El silencio que había dentro de su cabeza era como un alarido ensordecedor para Terpfen.
—No es un auténtico veneno. Es un enjambre autorreplicante de nano-destructores, de virus microscópicos creados artificialmente que están acabando una por una con las células de Mon Mothma y que van desmantelando sus núcleos. No dejarán de actuar hasta que haya muerto.
—¿Y qué podemos hacer entonces? —insistió Ackbar.
La impotencia y el dolor que se habían ido acumulando dentro de Terpfen llegaron a ser tan grandes que escaparon de él como una estrella que por fin ha alcanzado el punto de ignición.
—¡No podemos hacer nada! —gritó—. Saber que se trata de un veneno no nos sirve de nada, ¡porque no existe ninguna cura posible!
El maltrecho Destructor Estelar
Gorgona
a duras penas había logrado sobrevivir a la travesía del torbellino gravitacional que debía ser cruzado para llegar al interior del cúmulo de las Fauces.

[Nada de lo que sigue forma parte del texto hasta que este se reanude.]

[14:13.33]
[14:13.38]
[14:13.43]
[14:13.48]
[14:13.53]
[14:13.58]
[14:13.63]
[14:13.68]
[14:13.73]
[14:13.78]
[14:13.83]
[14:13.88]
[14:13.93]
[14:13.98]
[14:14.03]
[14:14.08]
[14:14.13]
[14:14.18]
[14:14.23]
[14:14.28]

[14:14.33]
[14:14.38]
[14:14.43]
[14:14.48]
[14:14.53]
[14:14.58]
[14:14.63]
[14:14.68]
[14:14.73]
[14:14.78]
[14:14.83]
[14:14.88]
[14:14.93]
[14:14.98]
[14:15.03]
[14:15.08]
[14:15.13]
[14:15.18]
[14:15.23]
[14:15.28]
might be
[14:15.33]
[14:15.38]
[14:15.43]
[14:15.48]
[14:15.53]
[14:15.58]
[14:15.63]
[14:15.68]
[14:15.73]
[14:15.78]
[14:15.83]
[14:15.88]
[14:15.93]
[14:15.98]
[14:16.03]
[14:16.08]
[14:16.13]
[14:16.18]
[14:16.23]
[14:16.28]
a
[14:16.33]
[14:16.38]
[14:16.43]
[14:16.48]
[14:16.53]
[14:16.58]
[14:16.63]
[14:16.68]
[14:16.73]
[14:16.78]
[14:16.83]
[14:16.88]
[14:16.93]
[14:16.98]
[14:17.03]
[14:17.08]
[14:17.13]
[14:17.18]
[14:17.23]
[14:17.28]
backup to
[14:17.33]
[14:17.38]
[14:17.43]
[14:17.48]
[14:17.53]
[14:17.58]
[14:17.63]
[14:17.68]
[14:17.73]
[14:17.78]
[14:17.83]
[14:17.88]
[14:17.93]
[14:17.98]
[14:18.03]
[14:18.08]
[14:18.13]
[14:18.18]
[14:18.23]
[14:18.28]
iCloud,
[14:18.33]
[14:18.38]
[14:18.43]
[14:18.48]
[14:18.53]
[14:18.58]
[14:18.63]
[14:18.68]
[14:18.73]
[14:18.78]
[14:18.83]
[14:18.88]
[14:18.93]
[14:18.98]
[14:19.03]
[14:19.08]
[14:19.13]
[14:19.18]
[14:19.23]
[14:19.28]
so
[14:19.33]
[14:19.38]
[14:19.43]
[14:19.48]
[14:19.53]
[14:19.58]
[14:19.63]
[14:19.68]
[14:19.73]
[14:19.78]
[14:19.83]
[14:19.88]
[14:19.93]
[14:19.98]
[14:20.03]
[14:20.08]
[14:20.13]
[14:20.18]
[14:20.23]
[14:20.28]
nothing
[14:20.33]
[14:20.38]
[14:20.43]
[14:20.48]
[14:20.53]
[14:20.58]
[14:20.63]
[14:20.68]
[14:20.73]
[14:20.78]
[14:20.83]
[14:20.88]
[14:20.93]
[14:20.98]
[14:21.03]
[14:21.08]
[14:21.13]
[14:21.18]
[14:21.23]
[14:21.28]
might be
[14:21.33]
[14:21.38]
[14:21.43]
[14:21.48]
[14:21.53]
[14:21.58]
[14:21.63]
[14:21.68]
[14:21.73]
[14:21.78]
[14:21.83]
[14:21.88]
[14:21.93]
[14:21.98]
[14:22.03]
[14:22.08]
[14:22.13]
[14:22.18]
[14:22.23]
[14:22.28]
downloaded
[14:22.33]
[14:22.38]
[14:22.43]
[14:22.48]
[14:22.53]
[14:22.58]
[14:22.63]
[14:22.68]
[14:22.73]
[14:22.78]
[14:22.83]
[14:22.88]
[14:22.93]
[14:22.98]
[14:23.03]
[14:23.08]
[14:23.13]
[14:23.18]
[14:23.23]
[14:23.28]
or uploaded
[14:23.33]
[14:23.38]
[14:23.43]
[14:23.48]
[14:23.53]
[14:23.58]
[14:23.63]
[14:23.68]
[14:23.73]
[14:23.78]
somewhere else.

La almirante Daala se había puesto el arnés de seguridad de una silla de mando en el puente, y había pemanecido en ella mientras el Destructor Estelar era golpeado por fuerzas de marea que hubiesen hecho añicos la nave si su trayectoria se hubiera desviado del rumbo trazado. Daala había ordenado a su dotación que buscara refugio en las zonas mejor protegidas, diciéndoles que se ataran a sus puestos y se preparasen para un viaje considerablemente accidentado. Había muy pocos caminos conocidos dentro del cúmulo de las Fauces y Daala había escogido el más corto, la «puerta trasera», pero aun así su nave no se hallaba en condiciones de soportar aquellas tremendas tensiones durante mucho tiempo.